Pour effectuer ces mesures, les chercheurs ont profité d’une des principales propriétés des pulsars : l’impulsion spéciale qu’ils émettent.
Les pulsars sont appelés ainsi parce qu’ils émettent deux faisceaux radio à travers leurs pôles magnétiques, un peu comme un phare tournant qui émet de la lumière. Comme les pulsars tournent à des vitesses étourdissantes (parfois, à 24% de la vitesse de la lumière), les impulsions peuvent être utilisées comme une sorte de chronomètre cosmique. Mais en soi, cela ne suffit pas pour calculer avec précision la masse du pulsar.
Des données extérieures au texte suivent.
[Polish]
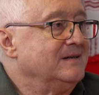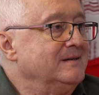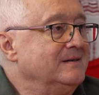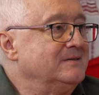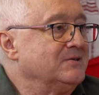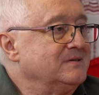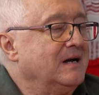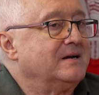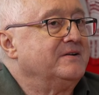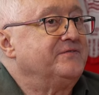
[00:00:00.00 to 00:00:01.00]
e, to
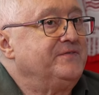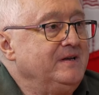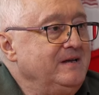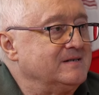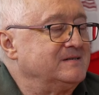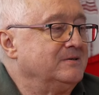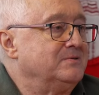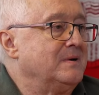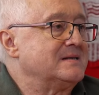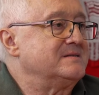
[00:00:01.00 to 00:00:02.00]
tak w ich
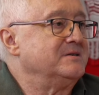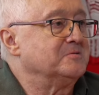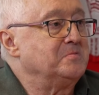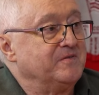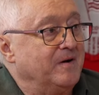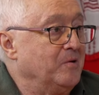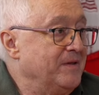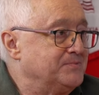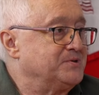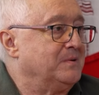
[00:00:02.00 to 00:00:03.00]
sytuacji odbywało.
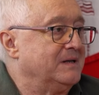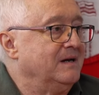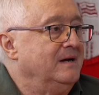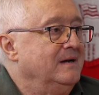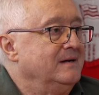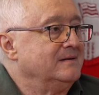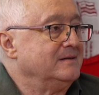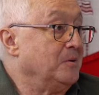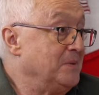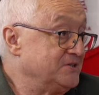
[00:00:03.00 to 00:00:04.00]
Na przykład
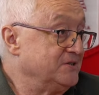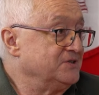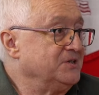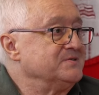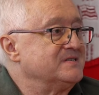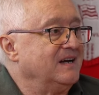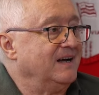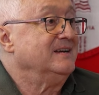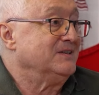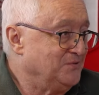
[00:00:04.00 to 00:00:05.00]
e, Tomasz
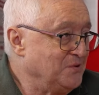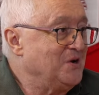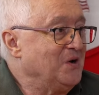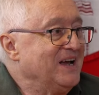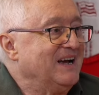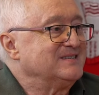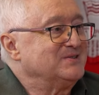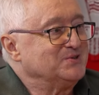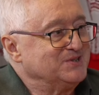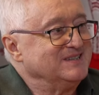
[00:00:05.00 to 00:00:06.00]
Rząsa, Twój kolega z
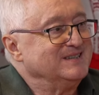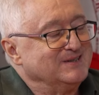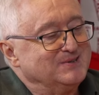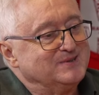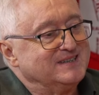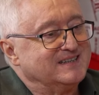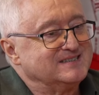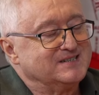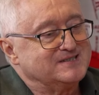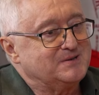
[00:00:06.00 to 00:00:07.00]
drużyny, który
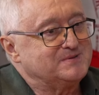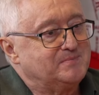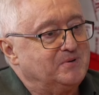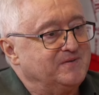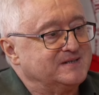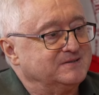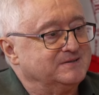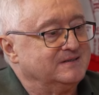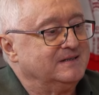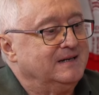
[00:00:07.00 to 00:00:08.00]
też został
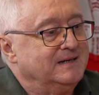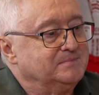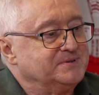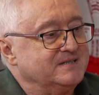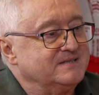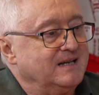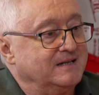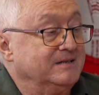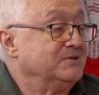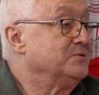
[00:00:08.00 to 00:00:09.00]
zaprowadzony przez tatę.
Il y a une autre propriété que les chercheurs utilisent à cette fin : ce qu’on appelle l’effet Shapiro.
Représentation artistique de l’expérience de mesure de l’effet Shapiro réalisée, en 2003, dans le cadre de la mission Cassini-Huygens. (NASA)
L’étoile à neutrons a une compagne, une naine blanche. Lorsque le signal des pulsars passe devant la naine blanche, la gravité de la naine est suffisamment grande pour déformer l’environnement qui l’entoure, déformant légèrement l’espace-temps dans son voisinage (conformément à la théorie de la relativité générale d’Einstein). Cela signifie que les impulsions doivent voyager un peu plus qu’elles ne le devraient sans l’effet gravitationnel, et ce temps supplémentaire est indicatif de l’attraction gravitationnelle de la naine blanche, et donc, de sa masse.
Représentation artistique et animation du retard/ effet Shapiro. Lorsque l’étoile à neutrons envoie une impulsion continue vers la Terre, le passage de l’étoile naine blanche qui l’accompagne déforme l’espace qui l’entoure, créant le subtil retard du signal d’impulsion. (BSaxton/ NRAO/ AUI/ NSF)
Après quoi, une fois la masse de la naine calculée, la masse du pulsar peut également être déterminée avec précision par un procédé relativement simple. Cela a également montré que l’étoile à neutrons est très proche de devenir un trou noir.
Pour les chercheurs, cet environnement crée la configuration parfaite pour mesurer la masse de l’étoile à neutrons, agissant comme un laboratoire cosmique. Grâce à ces systèmes qu’ils découvrent, les astronomes obtiennent une meilleure approximation du moment où les étoiles deviennent des trous noirs et du moment où elles demeurent des étoiles à neutrons.
Selon Scott Ransom, astronome à l’OFR et coauteur de l’étude :
L’orientation de ce système stellaire binaire a créé un laboratoire cosmique fantastique. Les étoiles à neutrons ont ce point de basculement où leurs densités intérieures deviennent si extrêmes que la force de gravité dépasse même la capacité des neutrons à résister à un nouvel effondrement.
Chaque étoile à neutrons « la plus massive » que nous trouvons nous rapproche de ce point de basculement et nous aide à comprendre la physique de la matière à ces densités hallucinantes.
L’étude publiée dans Nature Astronomy : Relativistic Shapiro delay measurements of an extremely massive millisecond pulsar et présentée sur le site de l’observatoire Green Bank : Most Massive Neutron Star Ever Detected, Almost too Massive to Exist.